§ **Exercise brief**:
Nothing but the lines from the start of the data through the line with "[4:13.24-4:14.15]" should appear in the answer, each retyped exactly, and pictures should not.

Saved entries:
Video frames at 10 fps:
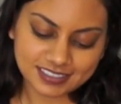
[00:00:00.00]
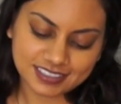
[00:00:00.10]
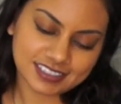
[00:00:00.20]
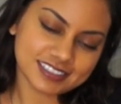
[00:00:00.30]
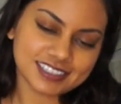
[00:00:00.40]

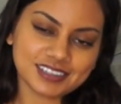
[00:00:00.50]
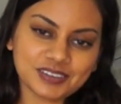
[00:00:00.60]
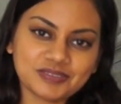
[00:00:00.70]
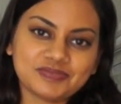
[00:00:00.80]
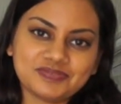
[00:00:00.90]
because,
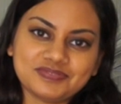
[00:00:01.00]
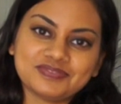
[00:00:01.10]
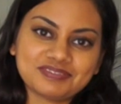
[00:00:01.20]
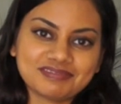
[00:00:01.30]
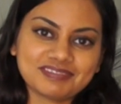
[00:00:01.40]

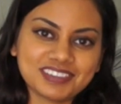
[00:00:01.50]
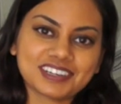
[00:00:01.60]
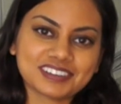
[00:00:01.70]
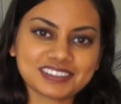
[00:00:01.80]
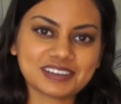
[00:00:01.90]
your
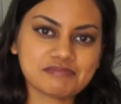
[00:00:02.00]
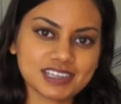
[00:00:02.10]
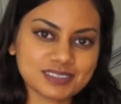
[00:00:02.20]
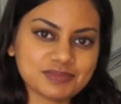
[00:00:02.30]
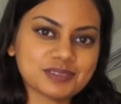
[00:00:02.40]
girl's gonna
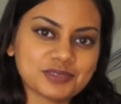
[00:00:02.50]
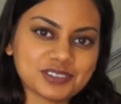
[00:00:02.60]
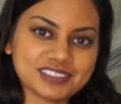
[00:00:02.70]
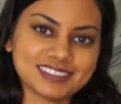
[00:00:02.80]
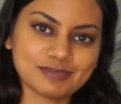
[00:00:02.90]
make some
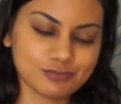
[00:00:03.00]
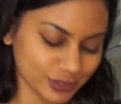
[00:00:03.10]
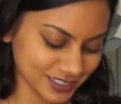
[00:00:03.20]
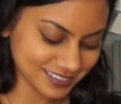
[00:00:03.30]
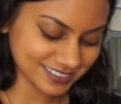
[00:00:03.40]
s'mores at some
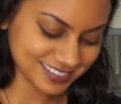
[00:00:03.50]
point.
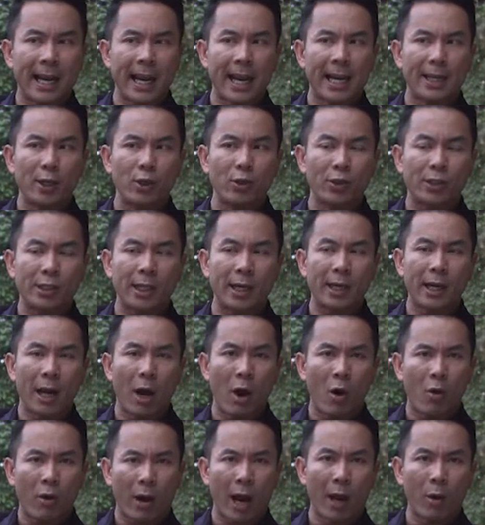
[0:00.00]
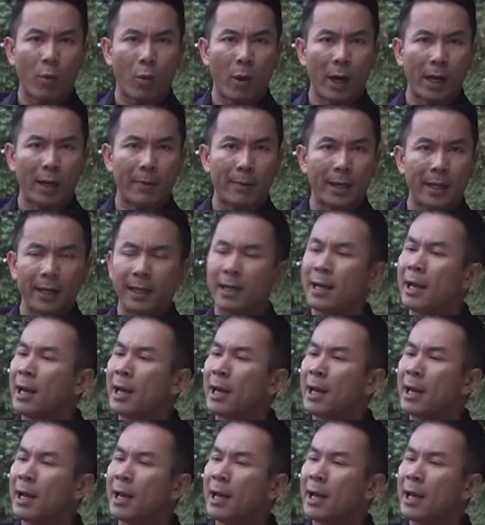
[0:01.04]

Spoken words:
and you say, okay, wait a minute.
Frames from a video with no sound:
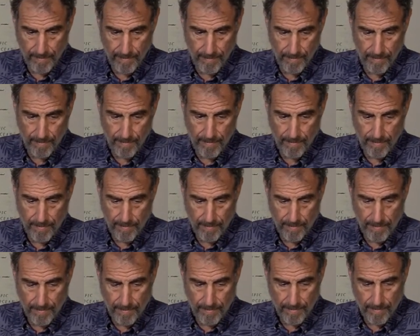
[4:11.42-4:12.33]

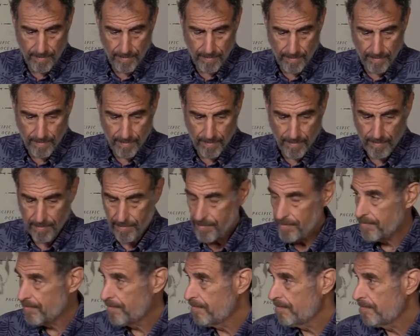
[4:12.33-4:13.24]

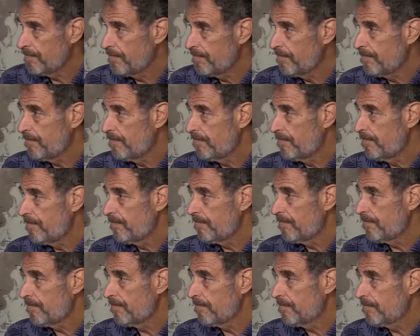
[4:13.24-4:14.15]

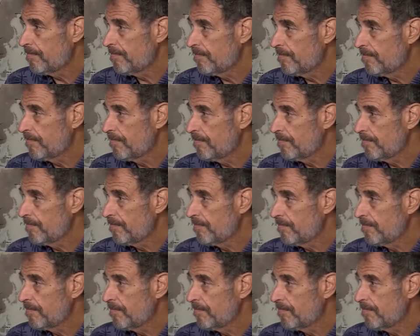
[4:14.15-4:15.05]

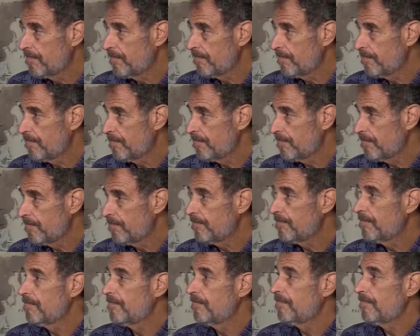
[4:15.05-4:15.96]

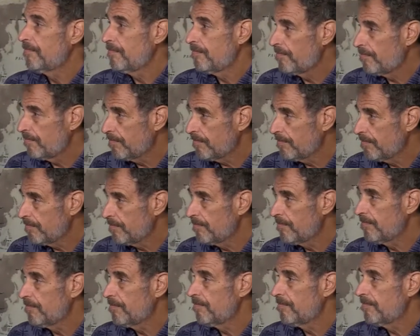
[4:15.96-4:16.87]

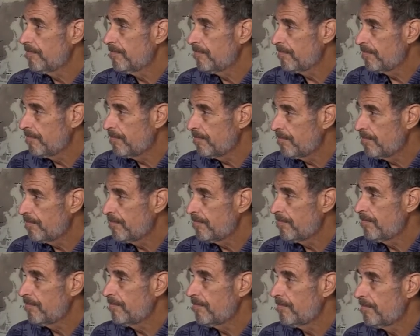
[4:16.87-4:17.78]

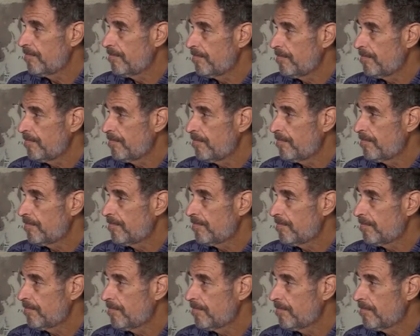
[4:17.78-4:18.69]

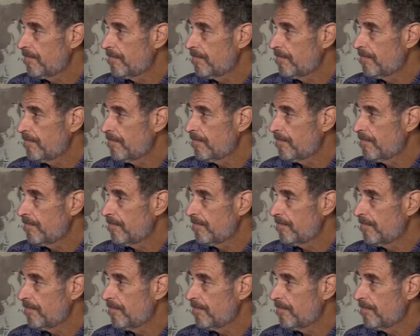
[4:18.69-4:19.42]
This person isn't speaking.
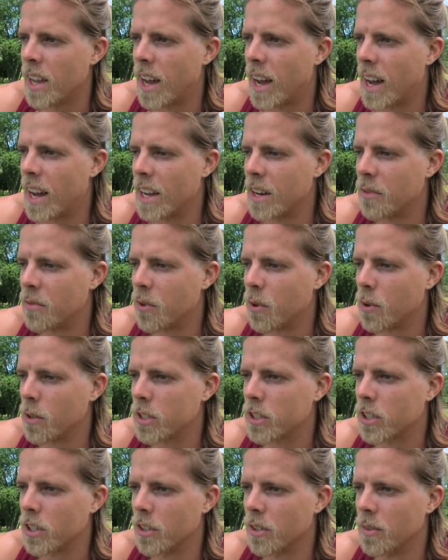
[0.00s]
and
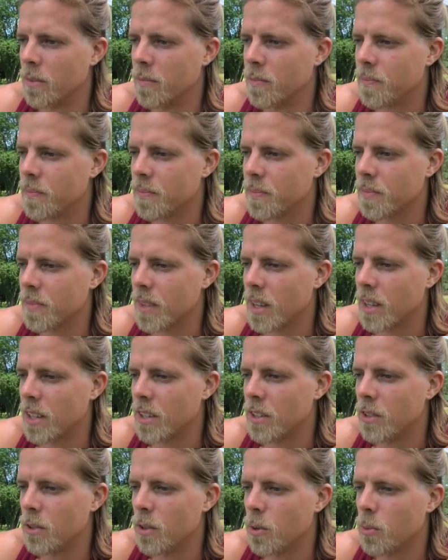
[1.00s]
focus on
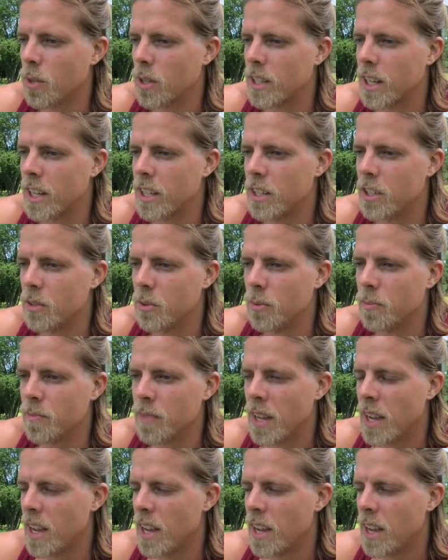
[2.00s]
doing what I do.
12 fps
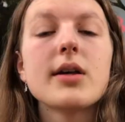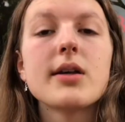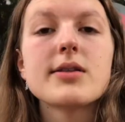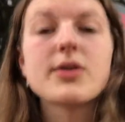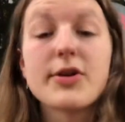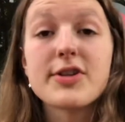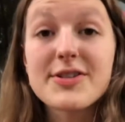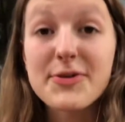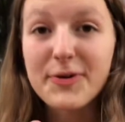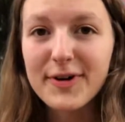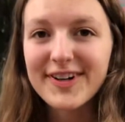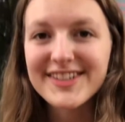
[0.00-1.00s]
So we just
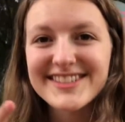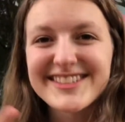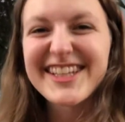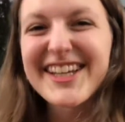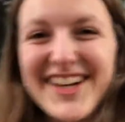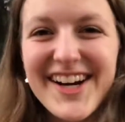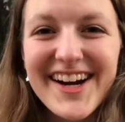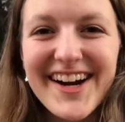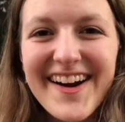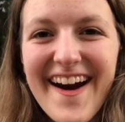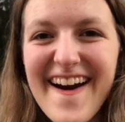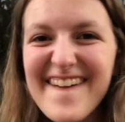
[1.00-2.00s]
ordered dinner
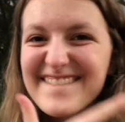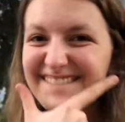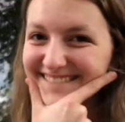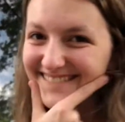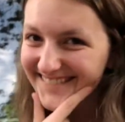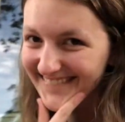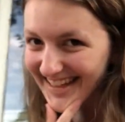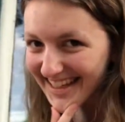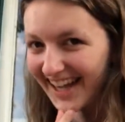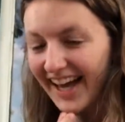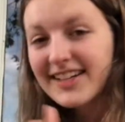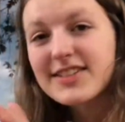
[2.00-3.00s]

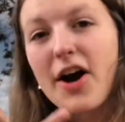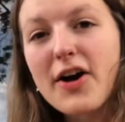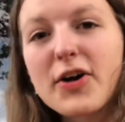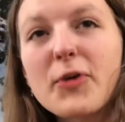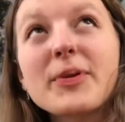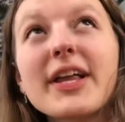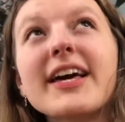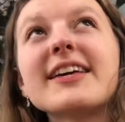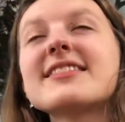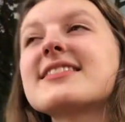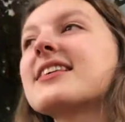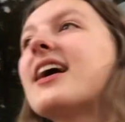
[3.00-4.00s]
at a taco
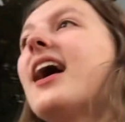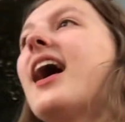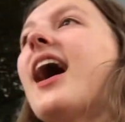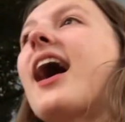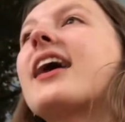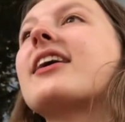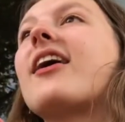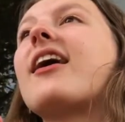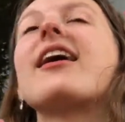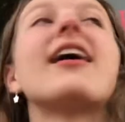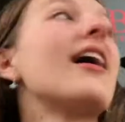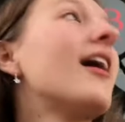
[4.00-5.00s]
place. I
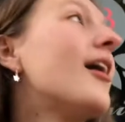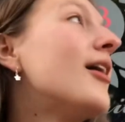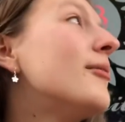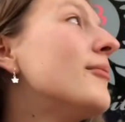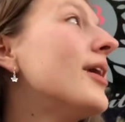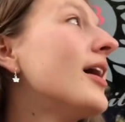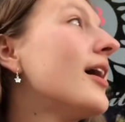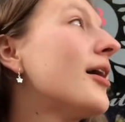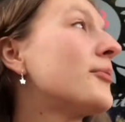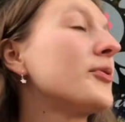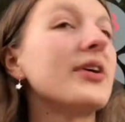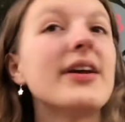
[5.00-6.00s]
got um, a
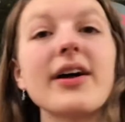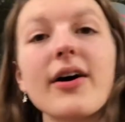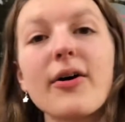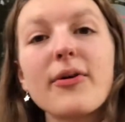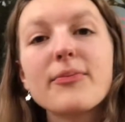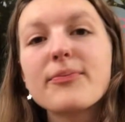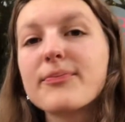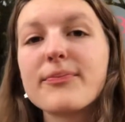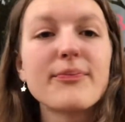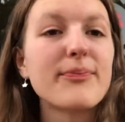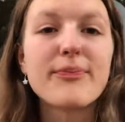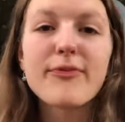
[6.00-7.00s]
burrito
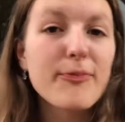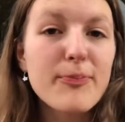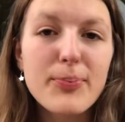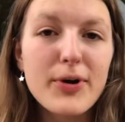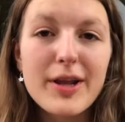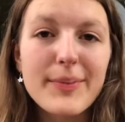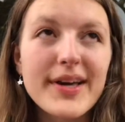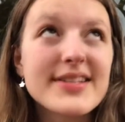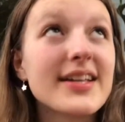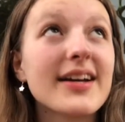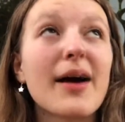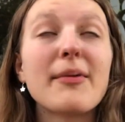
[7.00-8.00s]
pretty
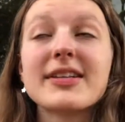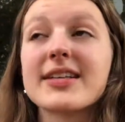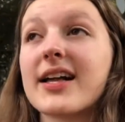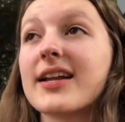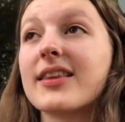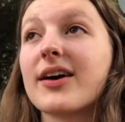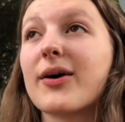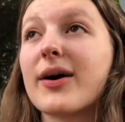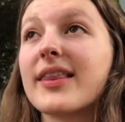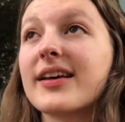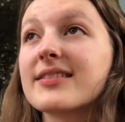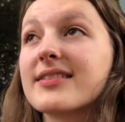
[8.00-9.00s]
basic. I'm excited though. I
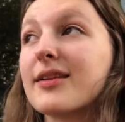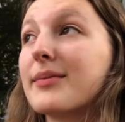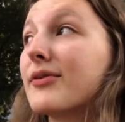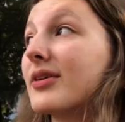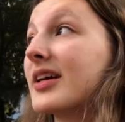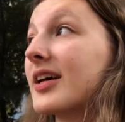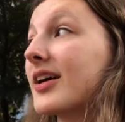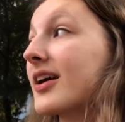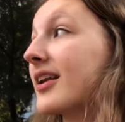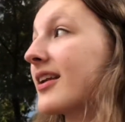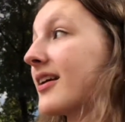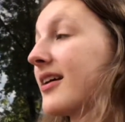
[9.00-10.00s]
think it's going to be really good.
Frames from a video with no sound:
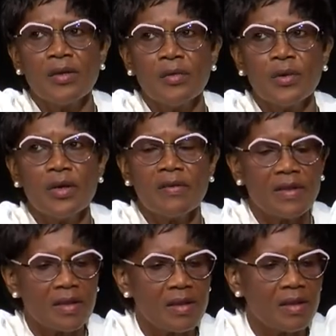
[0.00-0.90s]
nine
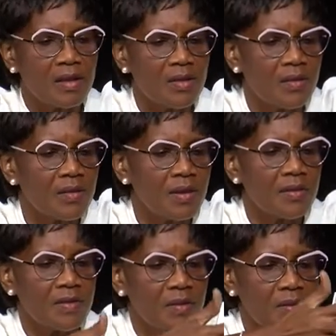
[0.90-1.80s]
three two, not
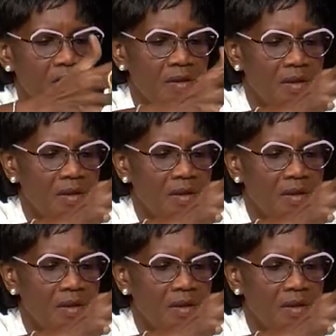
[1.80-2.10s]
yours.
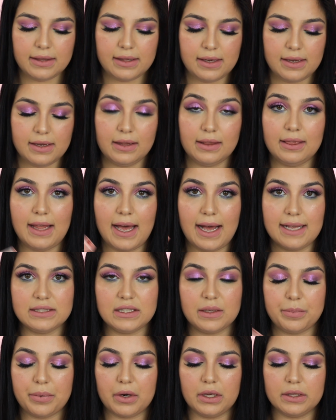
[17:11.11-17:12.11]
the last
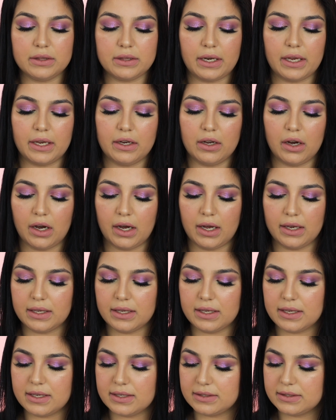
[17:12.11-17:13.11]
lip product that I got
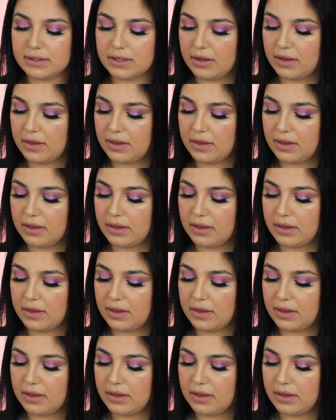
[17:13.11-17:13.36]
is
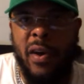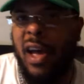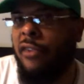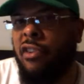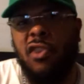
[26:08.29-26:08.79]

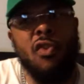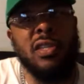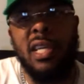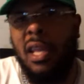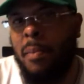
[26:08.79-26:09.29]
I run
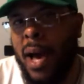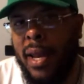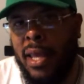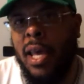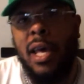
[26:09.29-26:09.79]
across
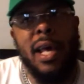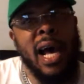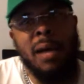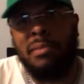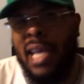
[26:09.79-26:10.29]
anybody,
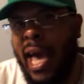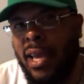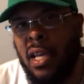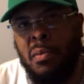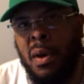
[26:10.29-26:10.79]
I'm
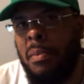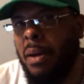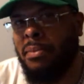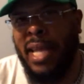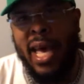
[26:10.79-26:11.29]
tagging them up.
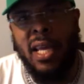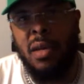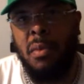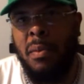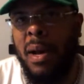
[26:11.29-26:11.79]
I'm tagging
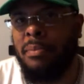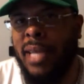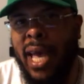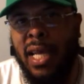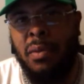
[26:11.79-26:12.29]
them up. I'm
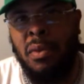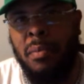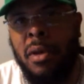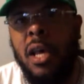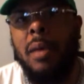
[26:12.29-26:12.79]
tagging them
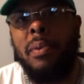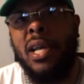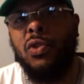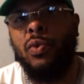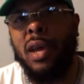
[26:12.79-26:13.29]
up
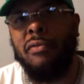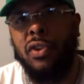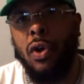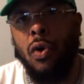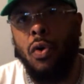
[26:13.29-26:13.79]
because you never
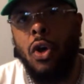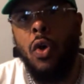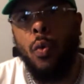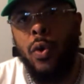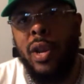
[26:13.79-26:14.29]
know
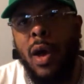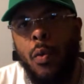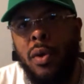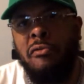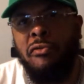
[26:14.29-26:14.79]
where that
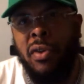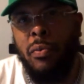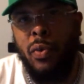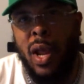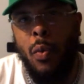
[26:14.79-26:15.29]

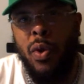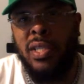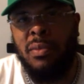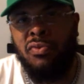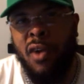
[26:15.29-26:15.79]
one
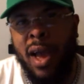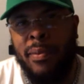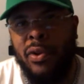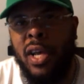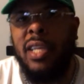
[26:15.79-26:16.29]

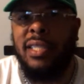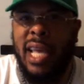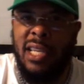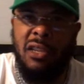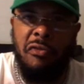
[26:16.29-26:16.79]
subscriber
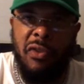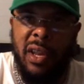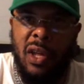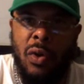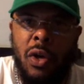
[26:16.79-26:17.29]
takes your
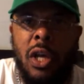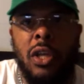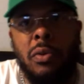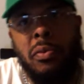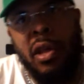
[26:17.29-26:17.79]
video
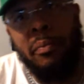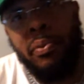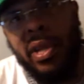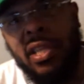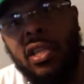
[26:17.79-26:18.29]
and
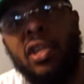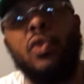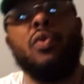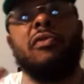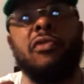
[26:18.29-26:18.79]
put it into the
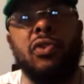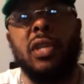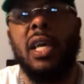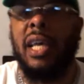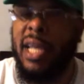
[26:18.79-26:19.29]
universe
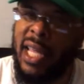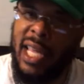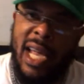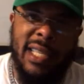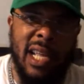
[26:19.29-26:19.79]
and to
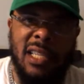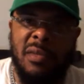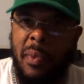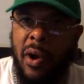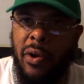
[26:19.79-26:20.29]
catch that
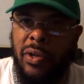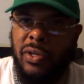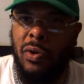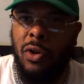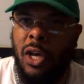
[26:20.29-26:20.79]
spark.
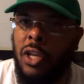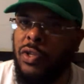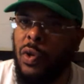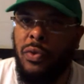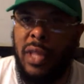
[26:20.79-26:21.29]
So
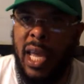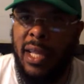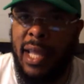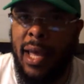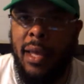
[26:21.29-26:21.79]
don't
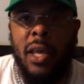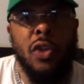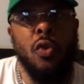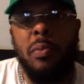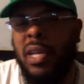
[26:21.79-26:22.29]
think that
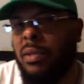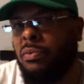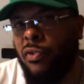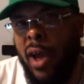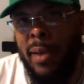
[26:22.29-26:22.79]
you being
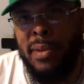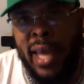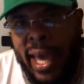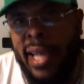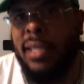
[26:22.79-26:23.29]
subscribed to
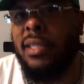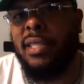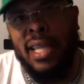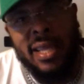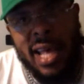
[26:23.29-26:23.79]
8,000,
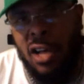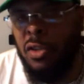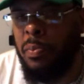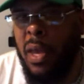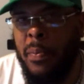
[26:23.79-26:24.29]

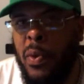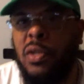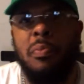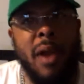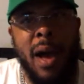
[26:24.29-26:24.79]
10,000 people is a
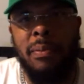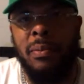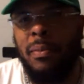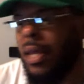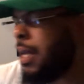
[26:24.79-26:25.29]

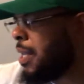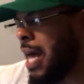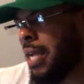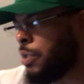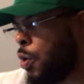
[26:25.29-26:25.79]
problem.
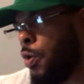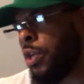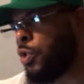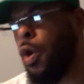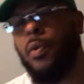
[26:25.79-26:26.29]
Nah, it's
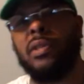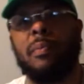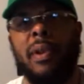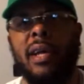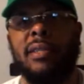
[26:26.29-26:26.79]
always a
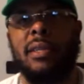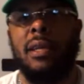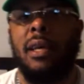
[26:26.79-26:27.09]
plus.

§ **Solution**:
Video frames at 10 fps:
[00:00:00.00]
[00:00:00.10]
[00:00:00.20]
[00:00:00.30]
[00:00:00.40]

[00:00:00.50]
[00:00:00.60]
[00:00:00.70]
[00:00:00.80]
[00:00:00.90]
because,
[00:00:01.00]
[00:00:01.10]
[00:00:01.20]
[00:00:01.30]
[00:00:01.40]

[00:00:01.50]
[00:00:01.60]
[00:00:01.70]
[00:00:01.80]
[00:00:01.90]
your
[00:00:02.00]
[00:00:02.10]
[00:00:02.20]
[00:00:02.30]
[00:00:02.40]
girl's gonna
[00:00:02.50]
[00:00:02.60]
[00:00:02.70]
[00:00:02.80]
[00:00:02.90]
make some
[00:00:03.00]
[00:00:03.10]
[00:00:03.20]
[00:00:03.30]
[00:00:03.40]
s'mores at some
[00:00:03.50]
point.
[0:00.00]
[0:01.04]

Spoken words:
and you say, okay, wait a minute.
Frames from a video with no sound:
[4:11.42-4:12.33]

[4:12.33-4:13.24]

[4:13.24-4:14.15]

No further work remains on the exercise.